TASK OBJECTIVE: Begin your transcription at the line containing "[00:00:03.00]" and continue it, word for word, to the final line below. Include only those lines and skip the pictures.

=-=-=

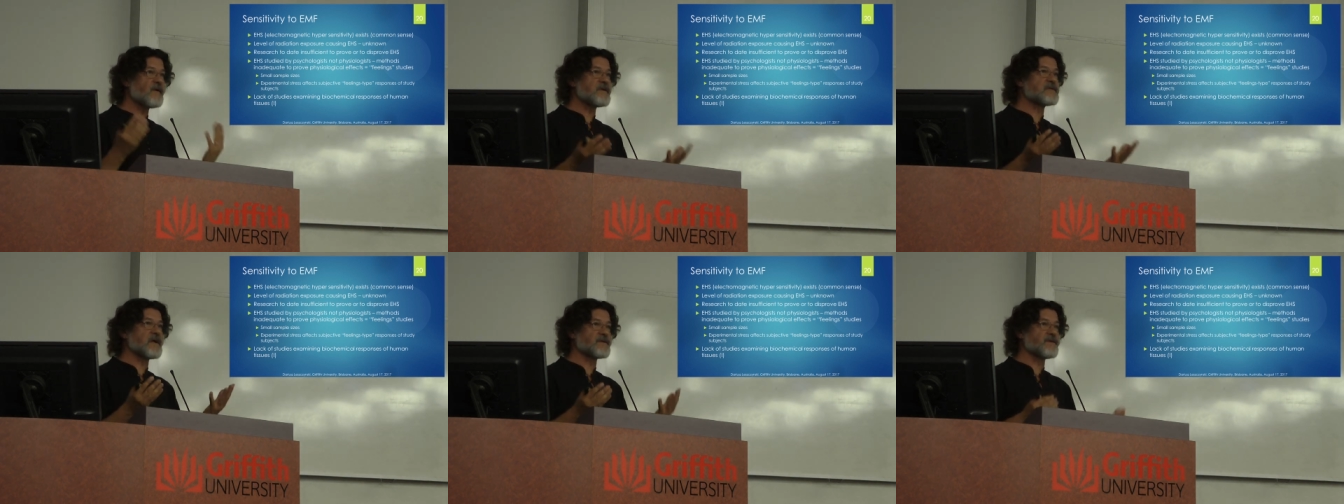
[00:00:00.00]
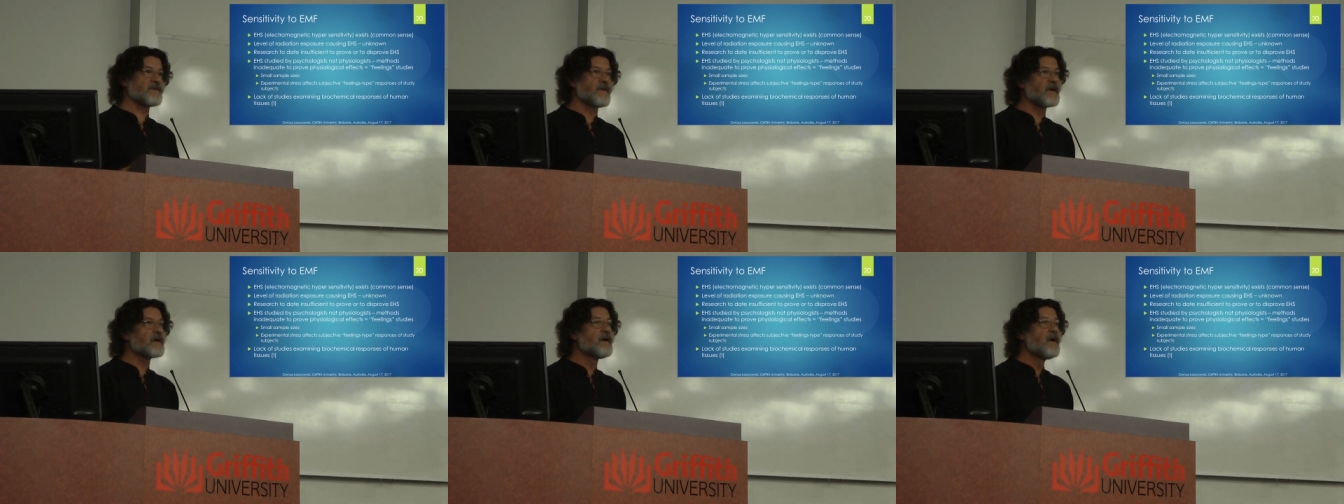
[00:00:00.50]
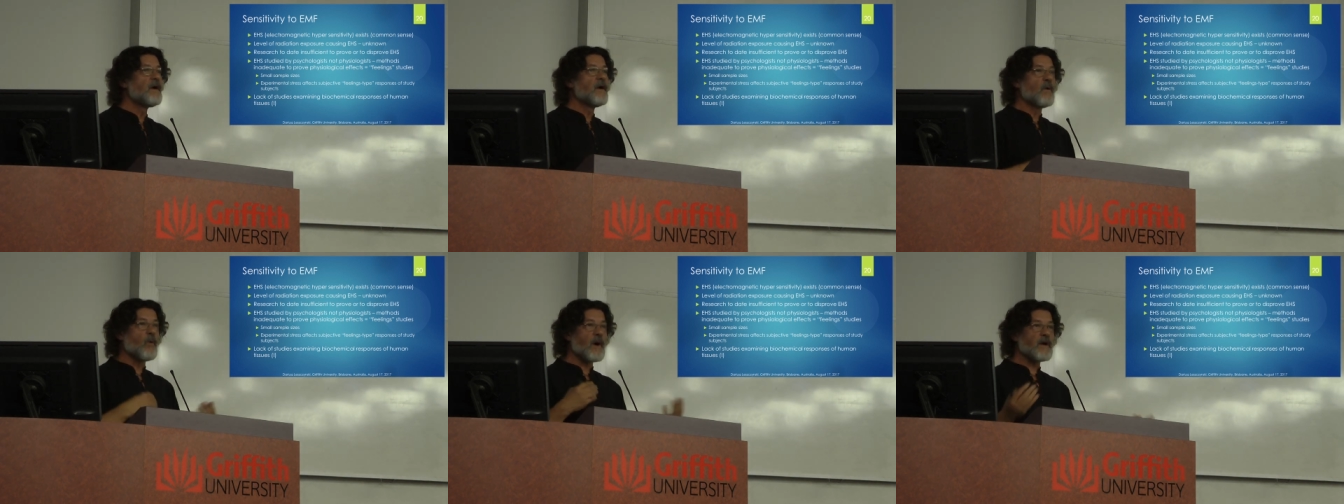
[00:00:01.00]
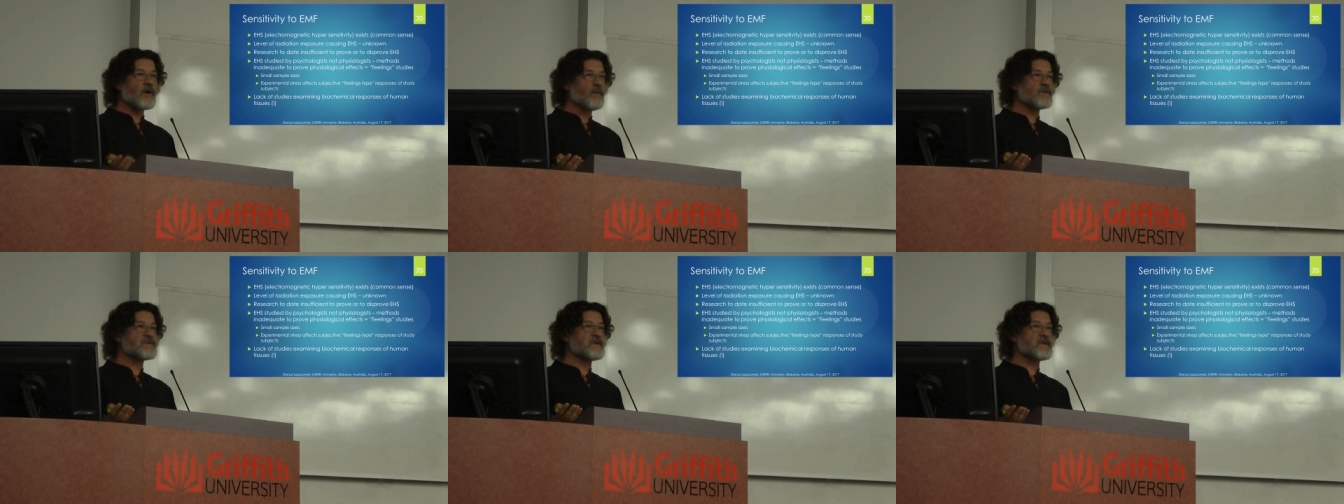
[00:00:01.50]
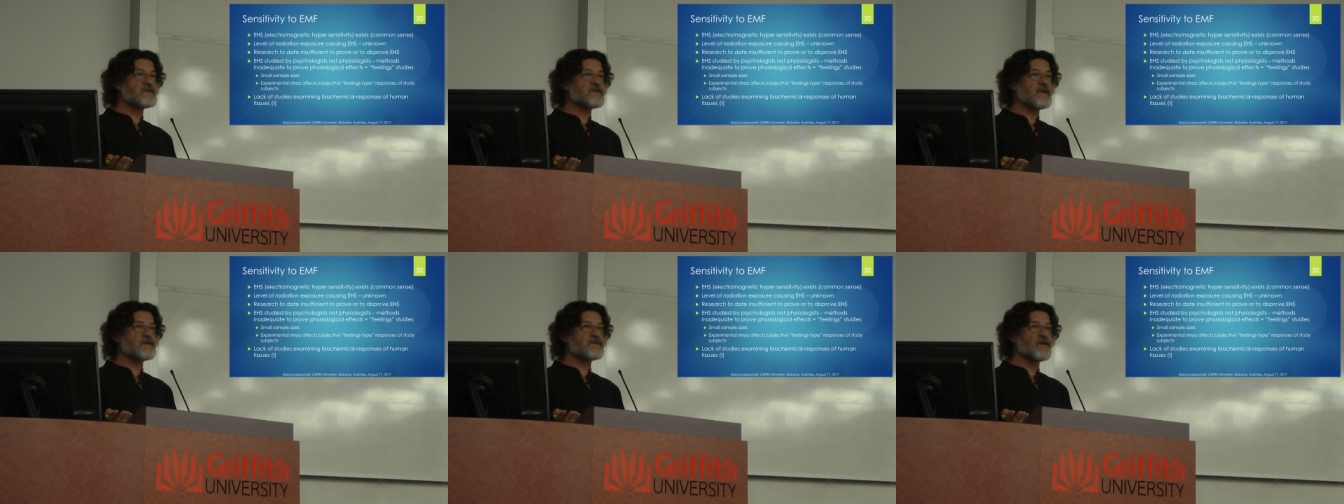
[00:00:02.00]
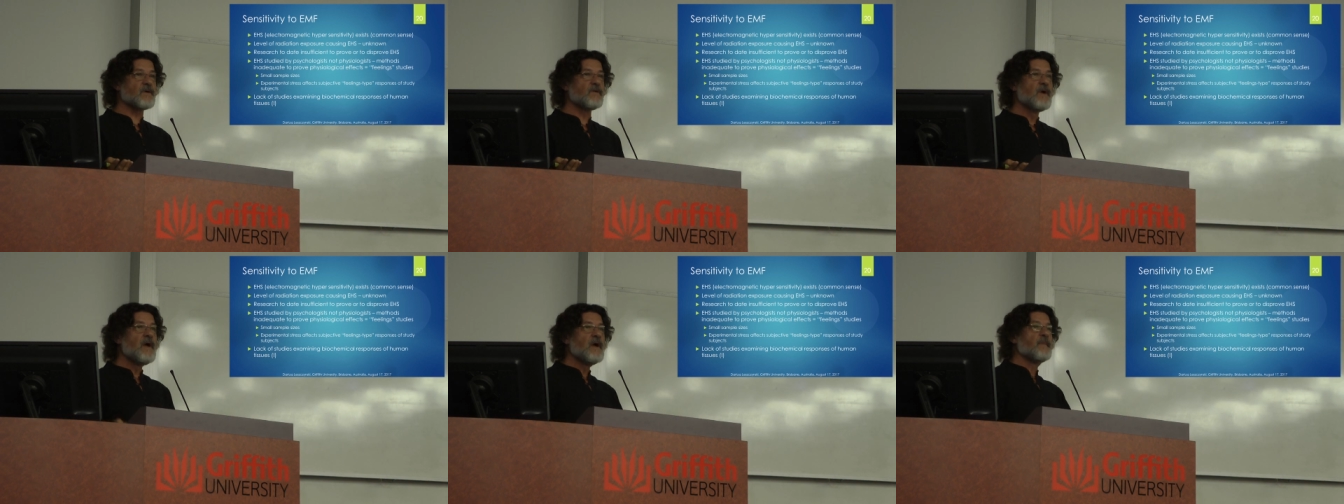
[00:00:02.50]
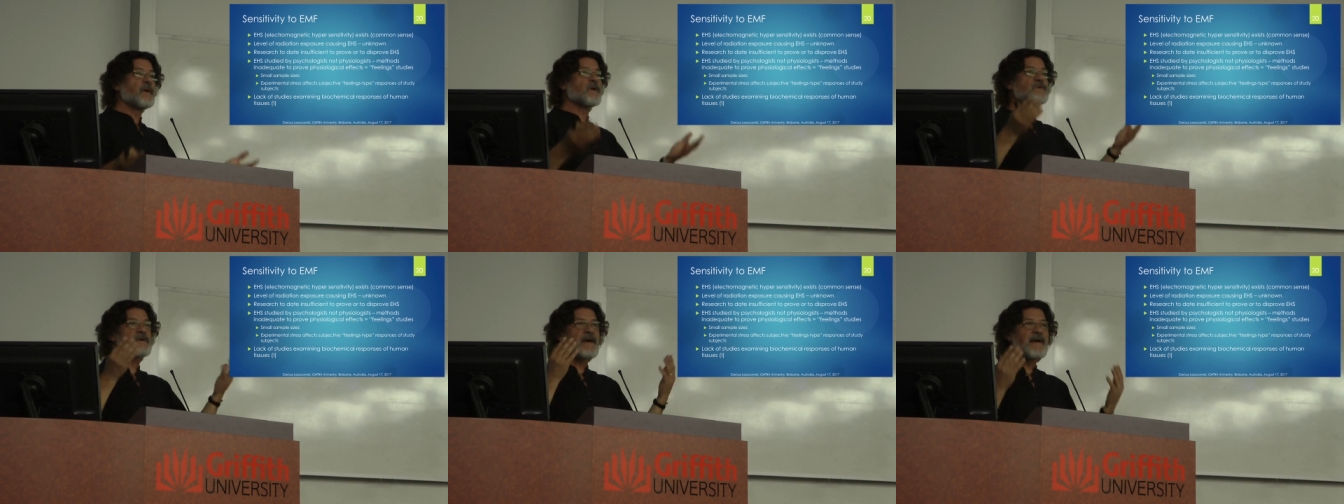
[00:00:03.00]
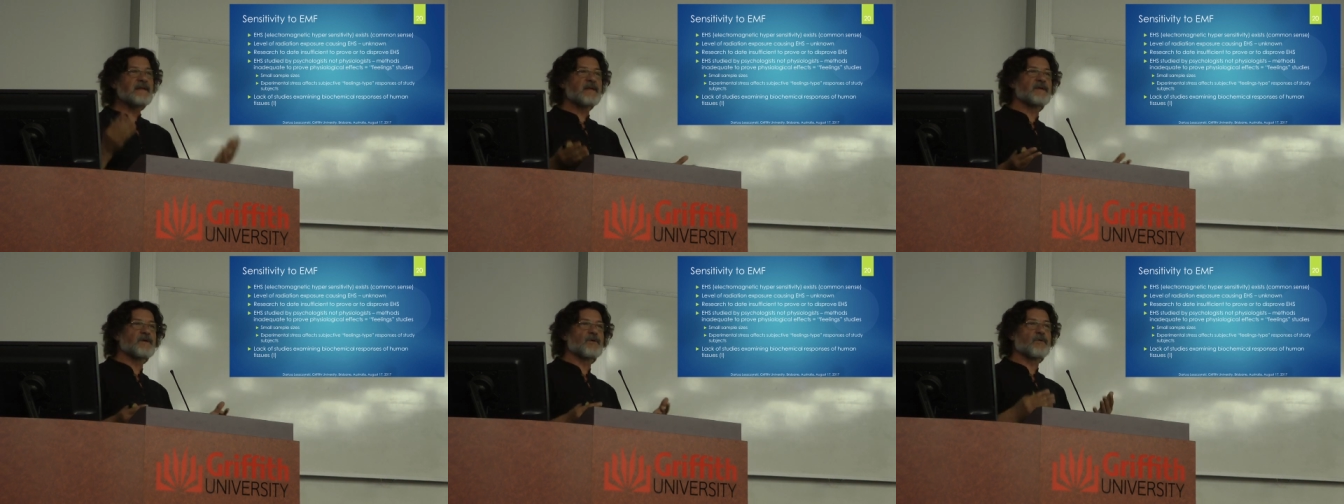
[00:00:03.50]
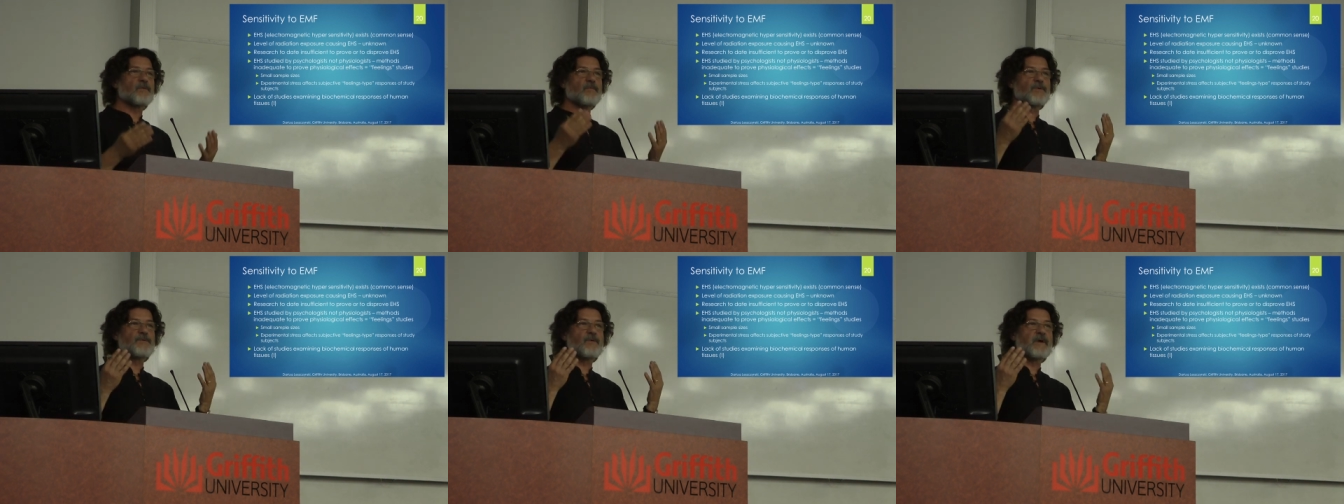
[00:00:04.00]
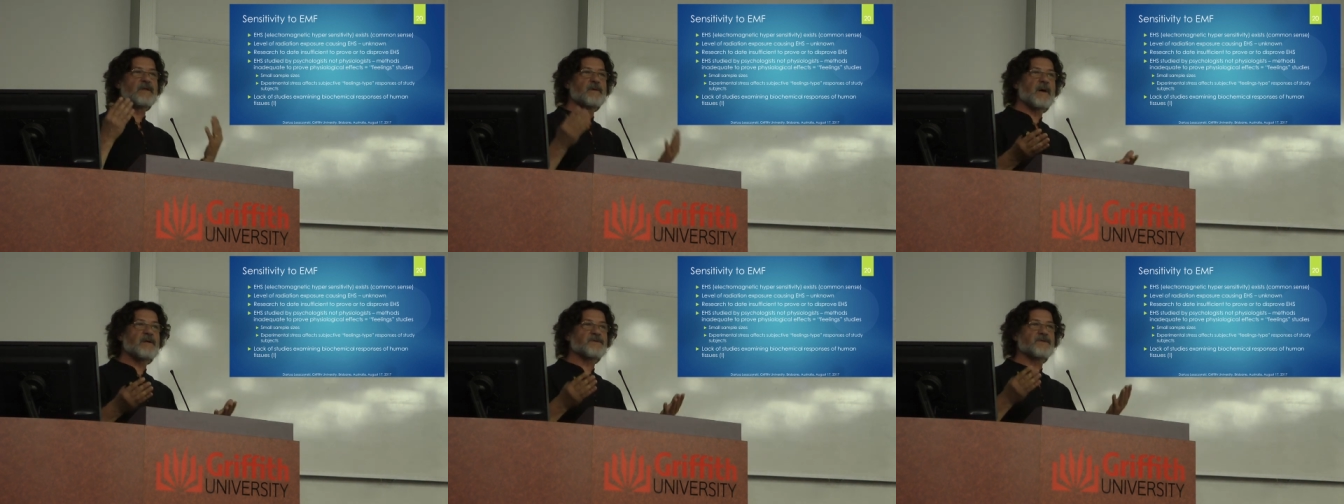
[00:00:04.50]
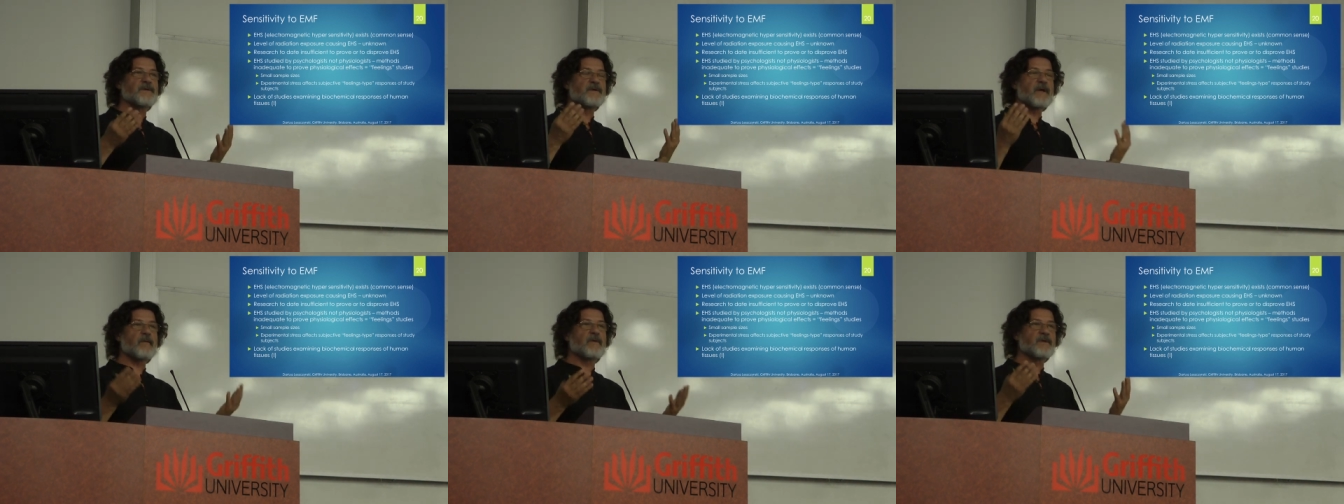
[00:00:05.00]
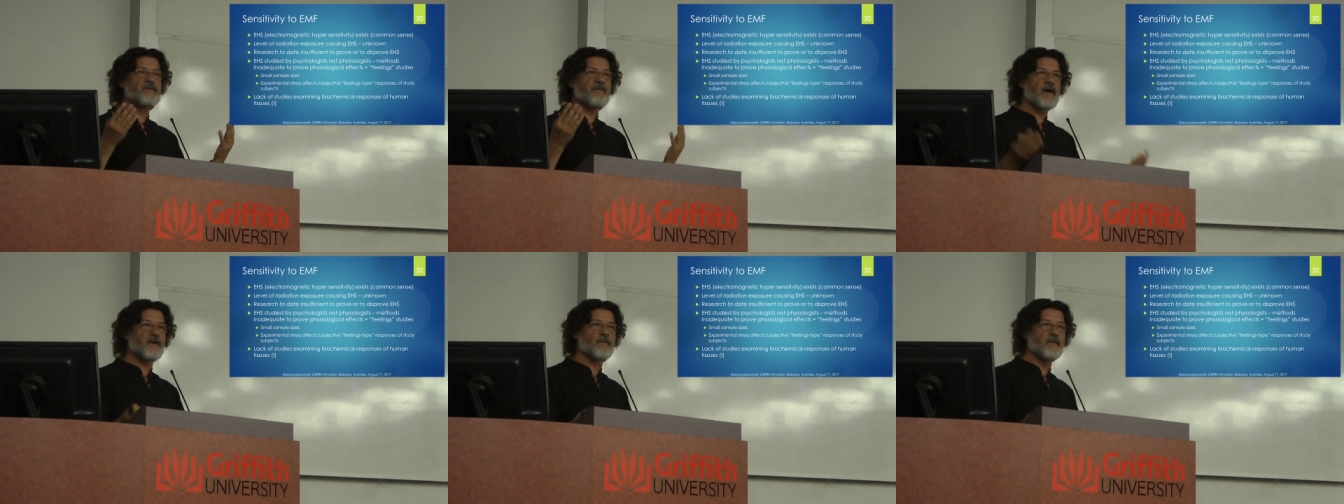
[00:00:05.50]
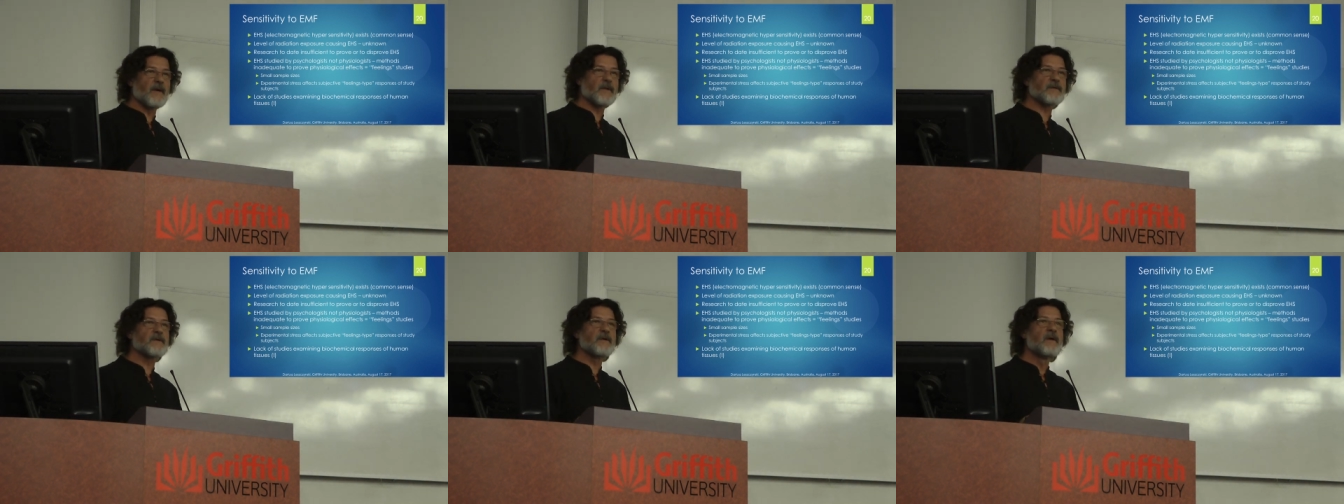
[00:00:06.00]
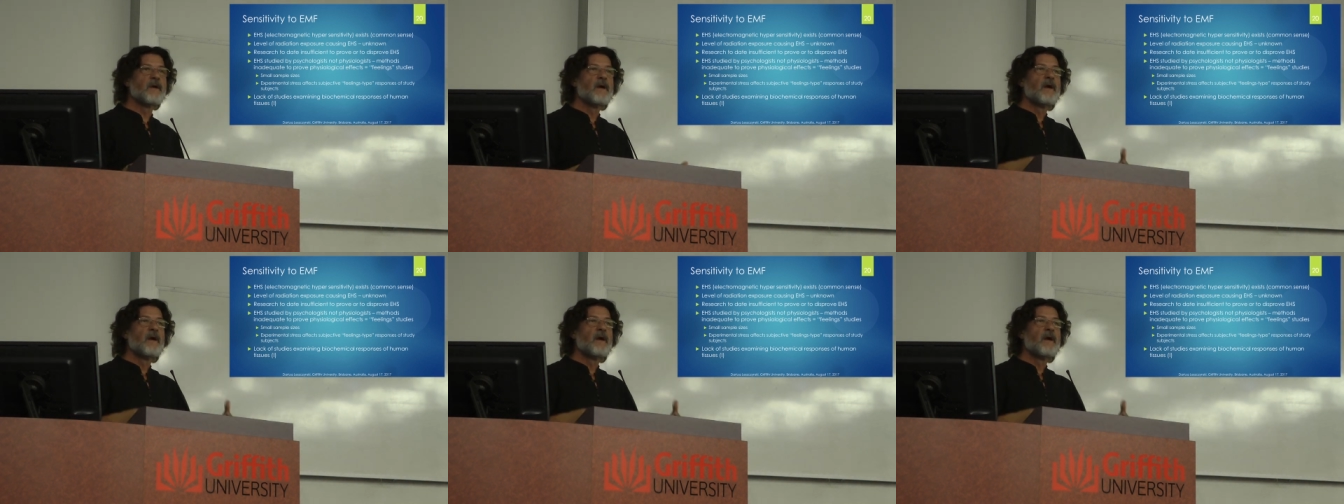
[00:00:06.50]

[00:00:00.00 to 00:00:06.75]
There is such a thing. Why common sense says so? Because anything you, what you can imagine in our environment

=-=-=

WORKED SOLUTION:
[00:00:03.00]
[00:00:03.50]
[00:00:04.00]
[00:00:04.50]
[00:00:05.00]
[00:00:05.50]
[00:00:06.00]
[00:00:06.50]

[00:00:00.00 to 00:00:06.75]
There is such a thing. Why common sense says so? Because anything you, what you can imagine in our environment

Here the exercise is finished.